Retype, exactly as they stand, the lines from the start of the data to the line that contains "[00:04:54.41]", both ends included. Leave the pictures out.

(Collected data)

= = =

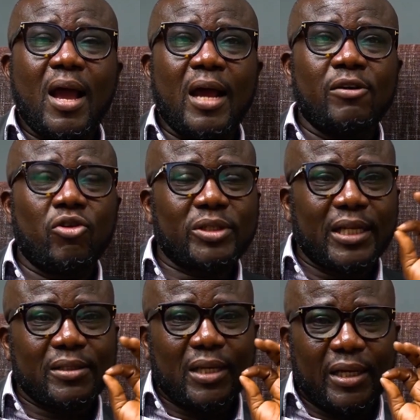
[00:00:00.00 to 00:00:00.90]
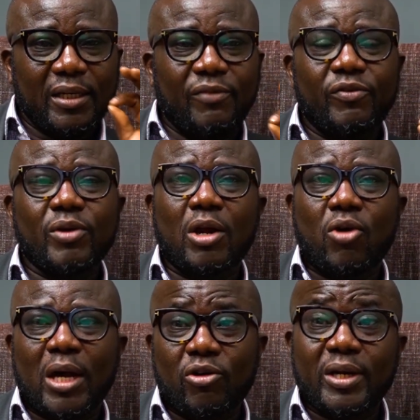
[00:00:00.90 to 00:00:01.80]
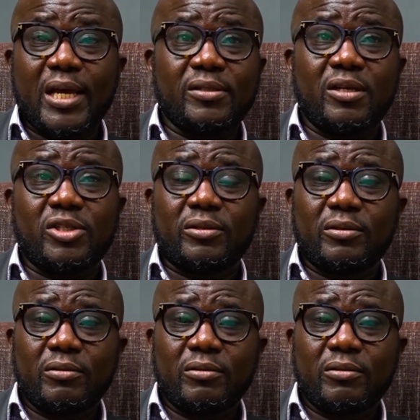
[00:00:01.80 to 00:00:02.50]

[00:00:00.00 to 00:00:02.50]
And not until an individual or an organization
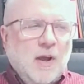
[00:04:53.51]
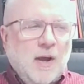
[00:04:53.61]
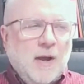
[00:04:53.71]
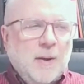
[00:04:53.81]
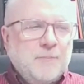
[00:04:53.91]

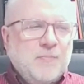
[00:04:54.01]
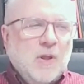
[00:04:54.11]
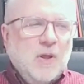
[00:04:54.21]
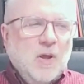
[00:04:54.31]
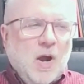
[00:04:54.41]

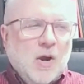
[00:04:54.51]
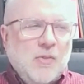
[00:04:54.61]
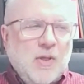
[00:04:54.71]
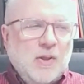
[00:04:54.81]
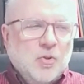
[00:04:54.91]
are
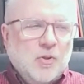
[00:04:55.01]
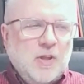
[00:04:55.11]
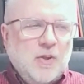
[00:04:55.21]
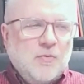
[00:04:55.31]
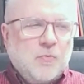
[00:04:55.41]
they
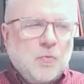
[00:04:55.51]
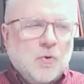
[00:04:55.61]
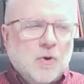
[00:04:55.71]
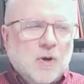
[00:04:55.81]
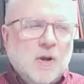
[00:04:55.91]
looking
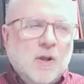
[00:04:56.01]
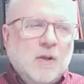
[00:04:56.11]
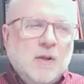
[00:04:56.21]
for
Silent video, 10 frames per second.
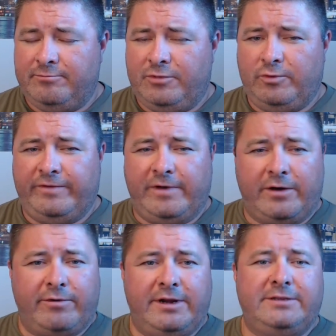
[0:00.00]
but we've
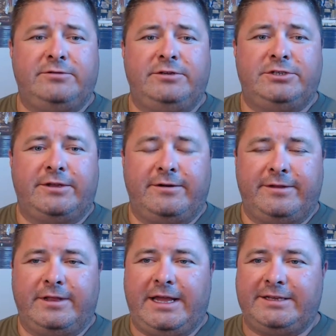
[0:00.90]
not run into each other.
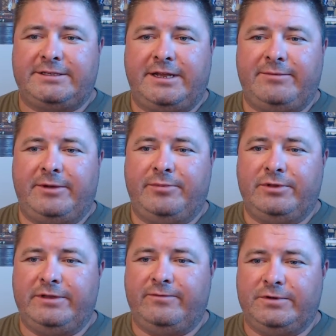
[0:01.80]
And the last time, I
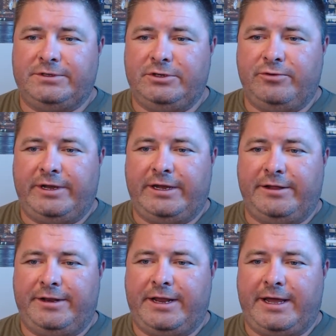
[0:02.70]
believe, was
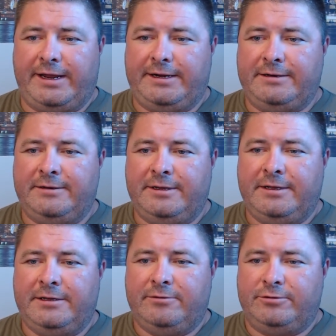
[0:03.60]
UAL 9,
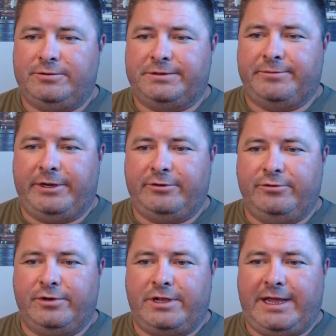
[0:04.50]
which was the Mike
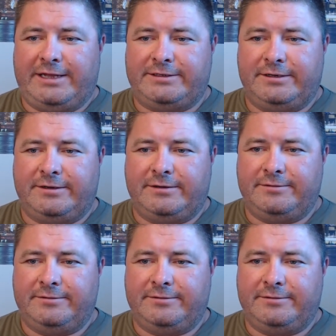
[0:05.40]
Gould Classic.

= = =

**Response to this exercise:**
[00:00:00.00 to 00:00:00.90]
[00:00:00.90 to 00:00:01.80]
[00:00:01.80 to 00:00:02.50]

[00:00:00.00 to 00:00:02.50]
And not until an individual or an organization
[00:04:53.51]
[00:04:53.61]
[00:04:53.71]
[00:04:53.81]
[00:04:53.91]

[00:04:54.01]
[00:04:54.11]
[00:04:54.21]
[00:04:54.31]
[00:04:54.41]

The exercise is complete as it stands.